**YOUR OBJECTIVE:** Give back every record word for word, but keep the pictures out.
** INFORMATION SUPPLIED follows **
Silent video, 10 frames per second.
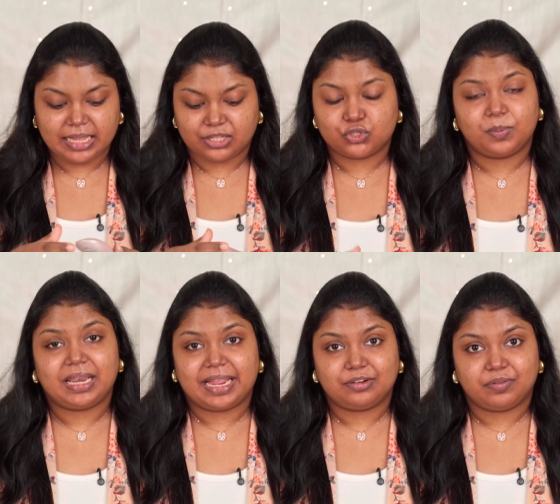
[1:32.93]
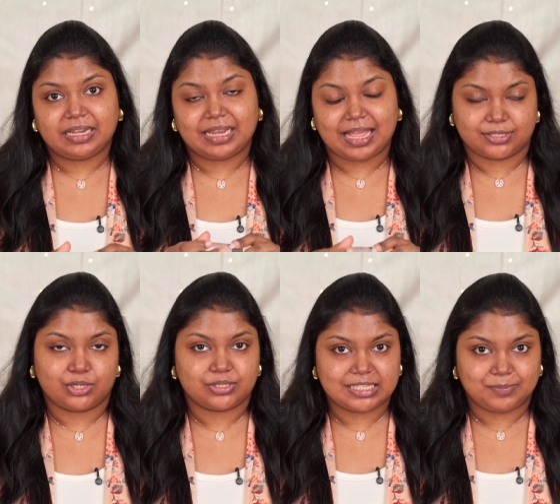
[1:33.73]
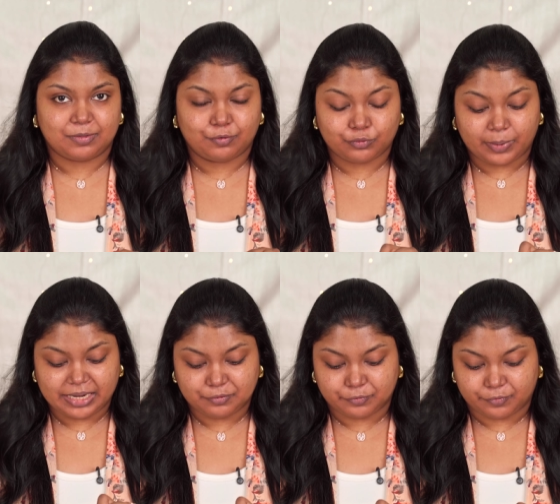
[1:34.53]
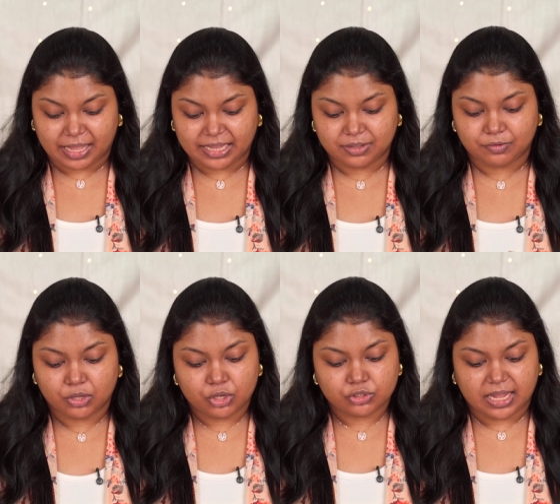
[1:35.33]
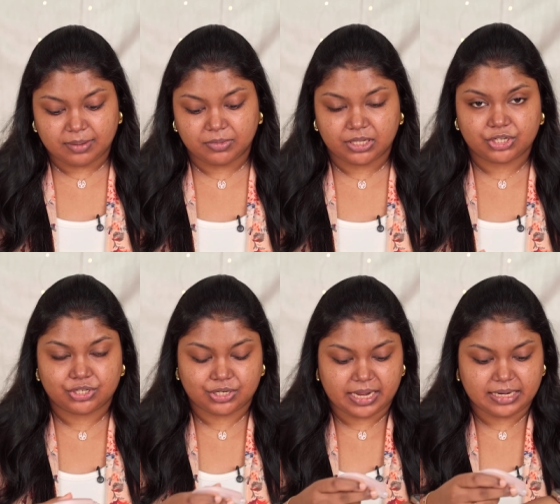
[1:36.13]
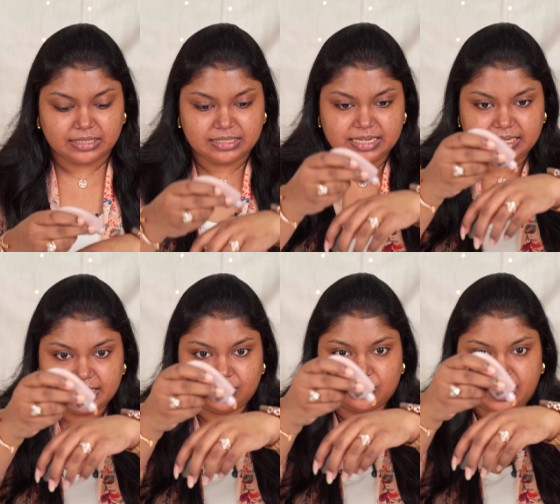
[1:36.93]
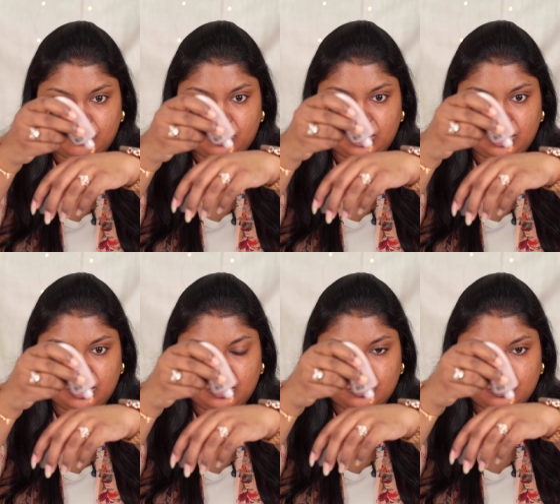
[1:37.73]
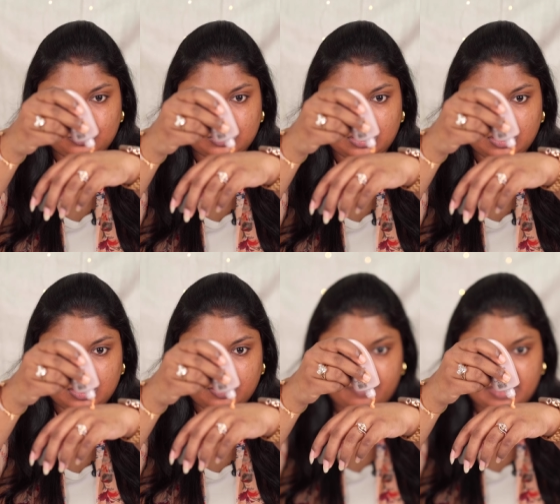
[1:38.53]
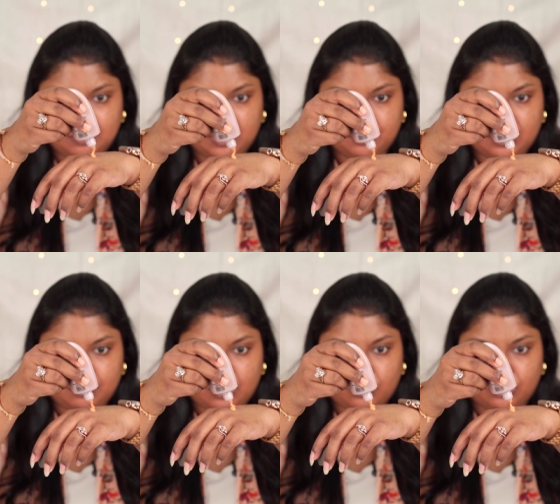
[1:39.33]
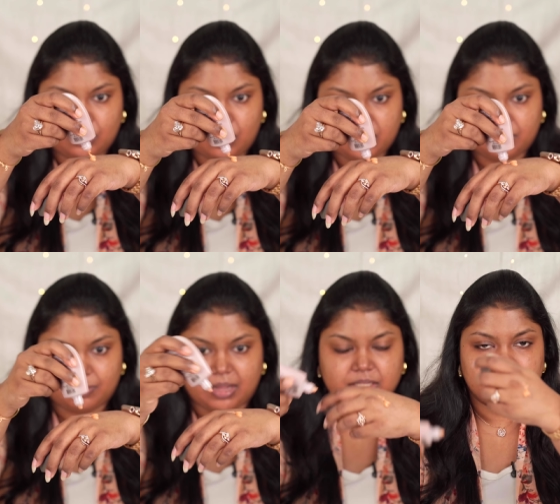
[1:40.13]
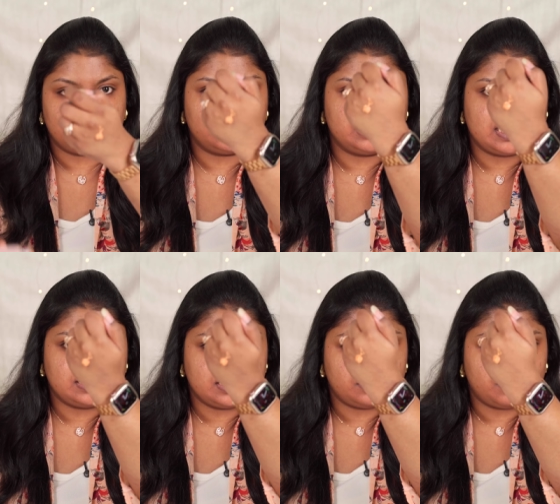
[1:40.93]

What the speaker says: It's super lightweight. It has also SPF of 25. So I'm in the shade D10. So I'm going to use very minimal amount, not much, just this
** End of INFORMATION SUPPLIED **
**EXPECTED ANSWER:**
Silent video, 10 frames per second.
[1:32.93]
[1:33.73]
[1:34.53]
[1:35.33]
[1:36.13]
[1:36.93]
[1:37.73]
[1:38.53]
[1:39.33]
[1:40.13]
[1:40.93]

What the speaker says: It's super lightweight. It has also SPF of 25. So I'm in the shade D10. So I'm going to use very minimal amount, not much, just this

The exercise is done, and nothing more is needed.